Each entry must be restated word for word, with nothing omitted.

### The data ###

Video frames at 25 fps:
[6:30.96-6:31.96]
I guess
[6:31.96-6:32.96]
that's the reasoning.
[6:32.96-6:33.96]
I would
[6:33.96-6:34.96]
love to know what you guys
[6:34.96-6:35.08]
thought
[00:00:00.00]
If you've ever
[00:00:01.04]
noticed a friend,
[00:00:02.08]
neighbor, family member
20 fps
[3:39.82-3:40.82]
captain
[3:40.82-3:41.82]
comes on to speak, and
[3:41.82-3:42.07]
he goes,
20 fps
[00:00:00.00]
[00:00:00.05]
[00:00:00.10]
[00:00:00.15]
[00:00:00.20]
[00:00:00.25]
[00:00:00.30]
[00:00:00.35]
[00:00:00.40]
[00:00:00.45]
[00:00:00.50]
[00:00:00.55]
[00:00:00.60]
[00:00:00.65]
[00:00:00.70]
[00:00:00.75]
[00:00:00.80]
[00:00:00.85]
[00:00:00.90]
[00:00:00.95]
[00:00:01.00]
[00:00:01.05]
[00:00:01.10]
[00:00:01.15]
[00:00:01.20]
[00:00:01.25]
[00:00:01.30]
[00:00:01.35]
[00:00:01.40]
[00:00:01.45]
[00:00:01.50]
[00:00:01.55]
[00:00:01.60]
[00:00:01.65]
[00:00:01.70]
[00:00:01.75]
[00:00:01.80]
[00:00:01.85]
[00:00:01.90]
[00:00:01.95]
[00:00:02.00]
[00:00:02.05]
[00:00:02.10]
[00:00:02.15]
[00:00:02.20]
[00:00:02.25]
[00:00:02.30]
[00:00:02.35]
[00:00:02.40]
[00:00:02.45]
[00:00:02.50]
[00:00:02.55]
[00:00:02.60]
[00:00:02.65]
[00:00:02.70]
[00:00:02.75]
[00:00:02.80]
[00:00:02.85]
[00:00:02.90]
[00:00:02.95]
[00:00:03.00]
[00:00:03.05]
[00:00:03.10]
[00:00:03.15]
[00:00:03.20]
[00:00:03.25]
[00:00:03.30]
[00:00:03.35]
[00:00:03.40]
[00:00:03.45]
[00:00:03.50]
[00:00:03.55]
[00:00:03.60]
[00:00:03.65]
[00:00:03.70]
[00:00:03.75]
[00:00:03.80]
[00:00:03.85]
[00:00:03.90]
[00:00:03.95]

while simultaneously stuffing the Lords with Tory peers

###

- _Response to the exercise_:
Video frames at 25 fps:
[6:30.96-6:31.96]
I guess
[6:31.96-6:32.96]
that's the reasoning.
[6:32.96-6:33.96]
I would
[6:33.96-6:34.96]
love to know what you guys
[6:34.96-6:35.08]
thought
[00:00:00.00]
If you've ever
[00:00:01.04]
noticed a friend,
[00:00:02.08]
neighbor, family member
20 fps
[3:39.82-3:40.82]
captain
[3:40.82-3:41.82]
comes on to speak, and
[3:41.82-3:42.07]
he goes,
20 fps
[00:00:00.00]
[00:00:00.05]
[00:00:00.10]
[00:00:00.15]
[00:00:00.20]
[00:00:00.25]
[00:00:00.30]
[00:00:00.35]
[00:00:00.40]
[00:00:00.45]
[00:00:00.50]
[00:00:00.55]
[00:00:00.60]
[00:00:00.65]
[00:00:00.70]
[00:00:00.75]
[00:00:00.80]
[00:00:00.85]
[00:00:00.90]
[00:00:00.95]
[00:00:01.00]
[00:00:01.05]
[00:00:01.10]
[00:00:01.15]
[00:00:01.20]
[00:00:01.25]
[00:00:01.30]
[00:00:01.35]
[00:00:01.40]
[00:00:01.45]
[00:00:01.50]
[00:00:01.55]
[00:00:01.60]
[00:00:01.65]
[00:00:01.70]
[00:00:01.75]
[00:00:01.80]
[00:00:01.85]
[00:00:01.90]
[00:00:01.95]
[00:00:02.00]
[00:00:02.05]
[00:00:02.10]
[00:00:02.15]
[00:00:02.20]
[00:00:02.25]
[00:00:02.30]
[00:00:02.35]
[00:00:02.40]
[00:00:02.45]
[00:00:02.50]
[00:00:02.55]
[00:00:02.60]
[00:00:02.65]
[00:00:02.70]
[00:00:02.75]
[00:00:02.80]
[00:00:02.85]
[00:00:02.90]
[00:00:02.95]
[00:00:03.00]
[00:00:03.05]
[00:00:03.10]
[00:00:03.15]
[00:00:03.20]
[00:00:03.25]
[00:00:03.30]
[00:00:03.35]
[00:00:03.40]
[00:00:03.45]
[00:00:03.50]
[00:00:03.55]
[00:00:03.60]
[00:00:03.65]
[00:00:03.70]
[00:00:03.75]
[00:00:03.80]
[00:00:03.85]
[00:00:03.90]
[00:00:03.95]

while simultaneously stuffing the Lords with Tory peers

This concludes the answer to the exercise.